E é todo dia a
mesma rotina, aquele despertar cansado, cheio de sono, aquela vontade imensa de
ficar na cama, quietinha curtindo aquele momento puro e tranquilo de solidão. É
o único momento em que ela realmente gosta de estar sozinha. Onde moram os
desejos proibidos, os sonhos inalcançáveis, aquela vontade de voltar ao passado
e refazer tudo, tudo diferente.
Todo dia se repete
é a maquiagem no rosto, aquela arrumadinha no cabelo, toma correndo uma
vitamina e sai pra enfrentar toda aquela loucura na tentativa de chegar ao
trabalho, tenta pensar diariamente que existem pessoas em pior situação, que
sofrem o dobro nos transportes públicos maravilhosos daquela cidade, dai vem às
forças pra suportar a multidão, o calor e as trezentas esbarradas que leva.
Tenta ler um livro,
as linhas se embaralham um pouco com o chacoalhar do trem, hora se perde porque
alguém quis passar e quase levou o livro embora, hora se concentra e quase
perde a estação.
Carrega no peito
tantos sonhos, uma vontade intrigante de mudar, como se tivesse certeza que
algo nessa vida a espera, se sente presa naquela falta de coragem, naquele medo
de arriscar. Lamenta sua vida chata e esbraveja pra si mesma, “tenha coragem
menina, o tempo passa e a gente nem vê”.
O mundo lá fora às
vezes parece doce, outrora amargo. A vida de cada um se confunde naquele vai e
vem de pessoas se atropelando pra chegar a algum lugar e começa a pensar se
toda aquela multidão carrega um sentido na alma pra levantar todo dia de manha.

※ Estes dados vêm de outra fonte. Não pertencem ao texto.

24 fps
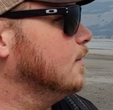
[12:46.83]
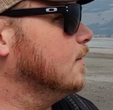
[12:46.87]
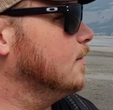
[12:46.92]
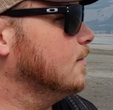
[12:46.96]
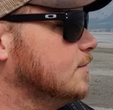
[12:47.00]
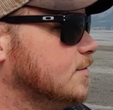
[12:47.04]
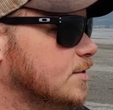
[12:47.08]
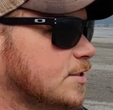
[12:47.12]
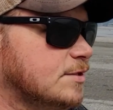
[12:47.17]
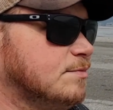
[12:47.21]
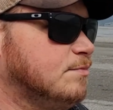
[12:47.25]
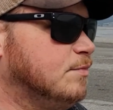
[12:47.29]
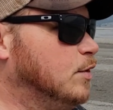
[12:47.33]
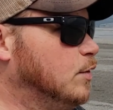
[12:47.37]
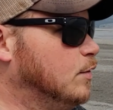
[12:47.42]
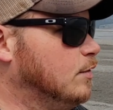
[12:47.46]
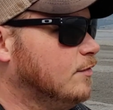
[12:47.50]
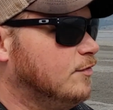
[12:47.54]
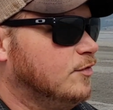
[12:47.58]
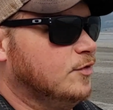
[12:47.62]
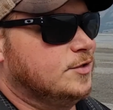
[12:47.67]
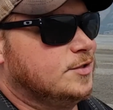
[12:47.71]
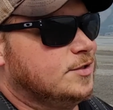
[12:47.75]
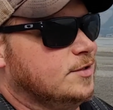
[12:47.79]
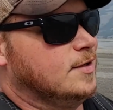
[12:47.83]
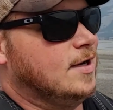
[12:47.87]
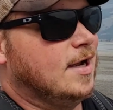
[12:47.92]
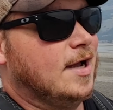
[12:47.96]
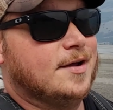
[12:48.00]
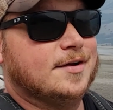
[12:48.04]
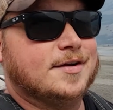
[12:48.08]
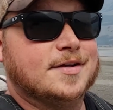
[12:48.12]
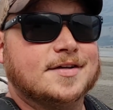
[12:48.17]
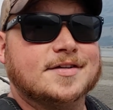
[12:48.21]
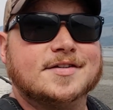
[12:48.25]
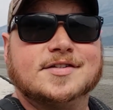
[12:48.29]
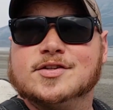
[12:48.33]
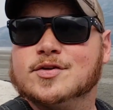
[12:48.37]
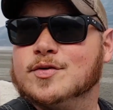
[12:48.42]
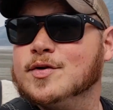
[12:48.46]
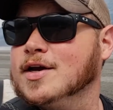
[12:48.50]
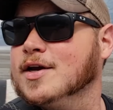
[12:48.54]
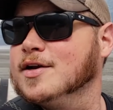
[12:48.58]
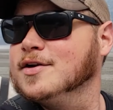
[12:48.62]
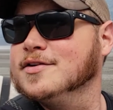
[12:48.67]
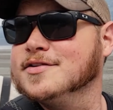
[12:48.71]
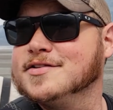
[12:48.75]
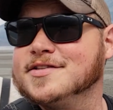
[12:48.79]
Just beautiful surroundings,
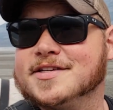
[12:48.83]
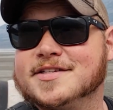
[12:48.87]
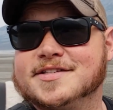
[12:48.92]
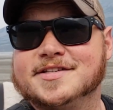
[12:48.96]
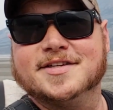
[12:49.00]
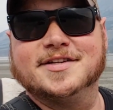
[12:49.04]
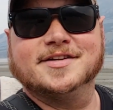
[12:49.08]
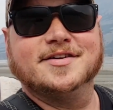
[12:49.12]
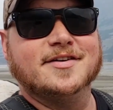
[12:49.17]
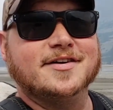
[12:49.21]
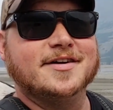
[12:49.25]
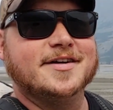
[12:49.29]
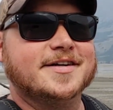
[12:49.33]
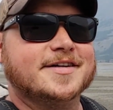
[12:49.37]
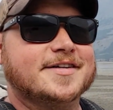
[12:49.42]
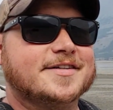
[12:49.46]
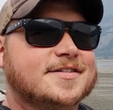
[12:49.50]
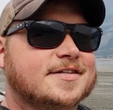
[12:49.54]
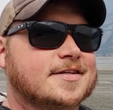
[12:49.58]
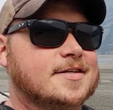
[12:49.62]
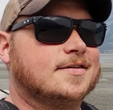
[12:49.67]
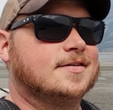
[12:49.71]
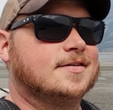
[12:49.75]
360 degrees.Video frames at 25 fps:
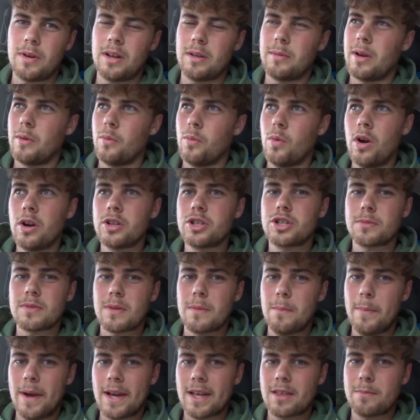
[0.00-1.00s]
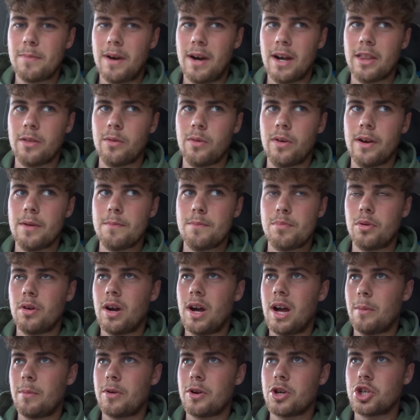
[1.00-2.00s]
And our workshop's a mess, by the way, but
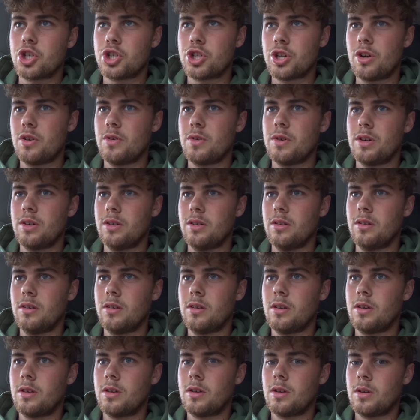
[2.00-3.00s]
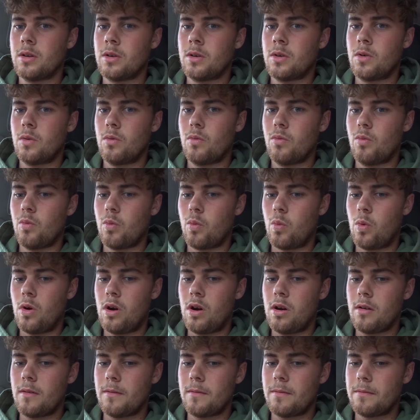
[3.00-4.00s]
I'm gonna show you
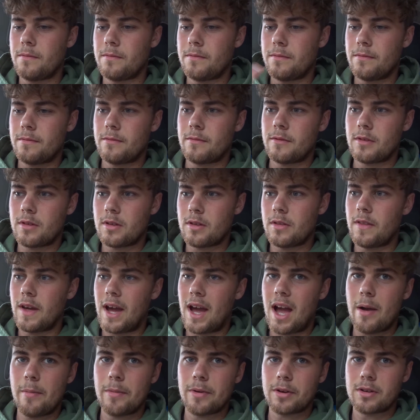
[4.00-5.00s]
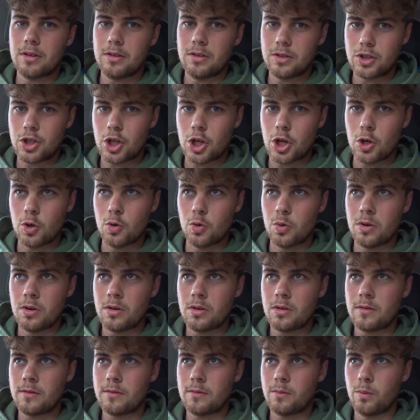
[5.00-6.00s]
what the hammer can do
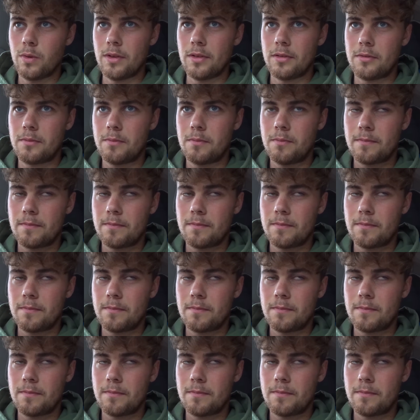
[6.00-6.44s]
withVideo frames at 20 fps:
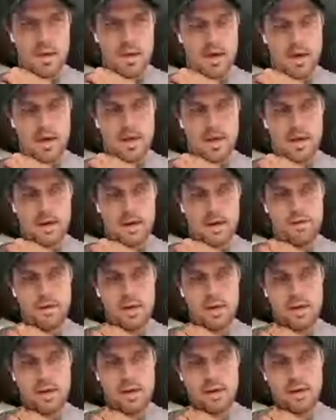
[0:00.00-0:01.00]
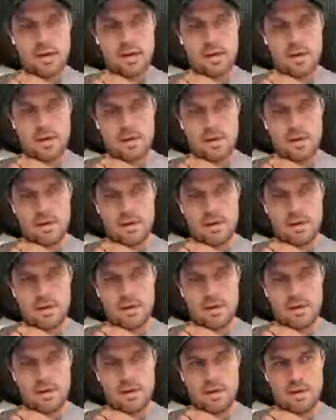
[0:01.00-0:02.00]
I think,
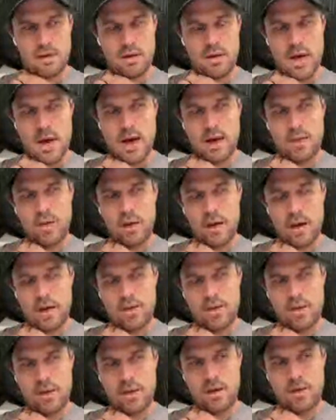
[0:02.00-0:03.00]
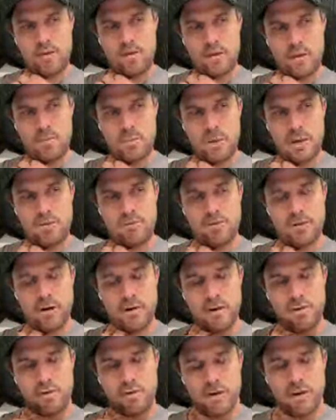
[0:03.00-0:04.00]
yeah, I think if I'm being
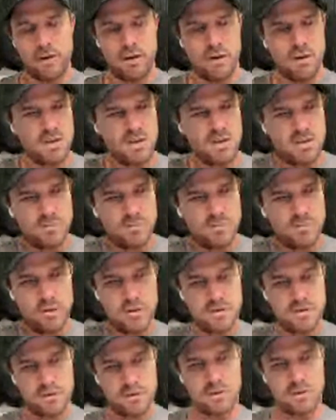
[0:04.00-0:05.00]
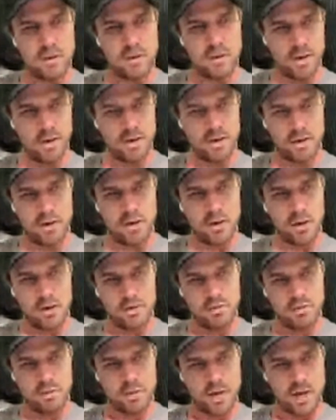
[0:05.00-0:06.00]
very, very honest and brutal,
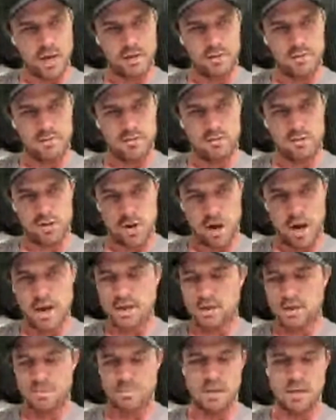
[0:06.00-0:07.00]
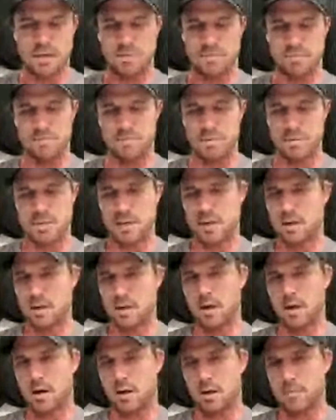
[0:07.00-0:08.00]
without trying to be
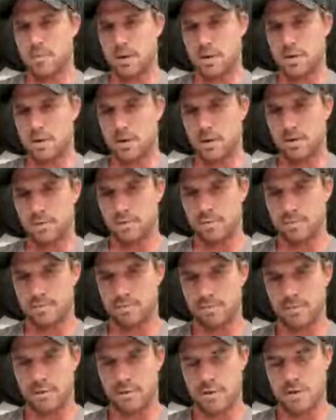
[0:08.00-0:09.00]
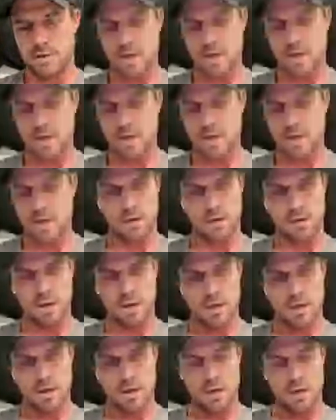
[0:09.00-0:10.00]
particularly hard on myself for the sake of it,
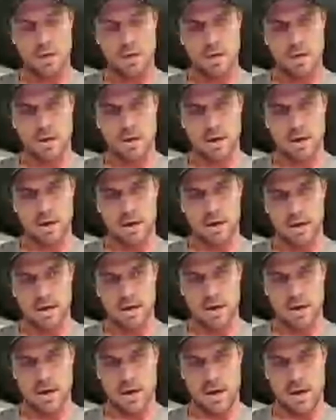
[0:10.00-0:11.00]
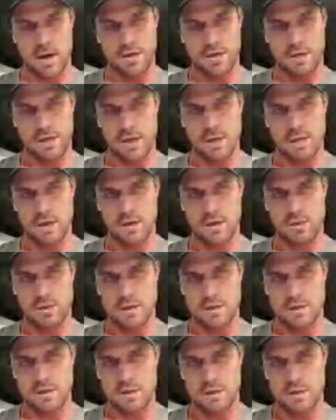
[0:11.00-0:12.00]
I think there was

O jardim do vizinho sempre parece mais florido que o nosso, mas você nem sabe
qual é a luta daquele cara de camisa amassada que esta ali correndo segurando a
mochila pra não perder aquele vagão, se não for nesse ele perde a hora, e ai,
quem sabe?
Da vontade de
fugir, tentar morar em outro país, mas a vida já mudou tanto que não cabe mais
esse sonho na bagagem, agora é tudo diferente, quer constituir família, quer
ver um ser pequenino a chamando de mãe, quer ter pra onde voltar todos os dias
e quer ter alguém a sua espera.
Tem medo do futuro,
mas deseja imensamente que ele vá chegando devagar, que seja leve e ao mesmo significativo,
que traga as mudanças que ela tanto sonha, que traga as realizações daqueles
pensamentos diários a caminho do que hoje ela acha tão “nada”.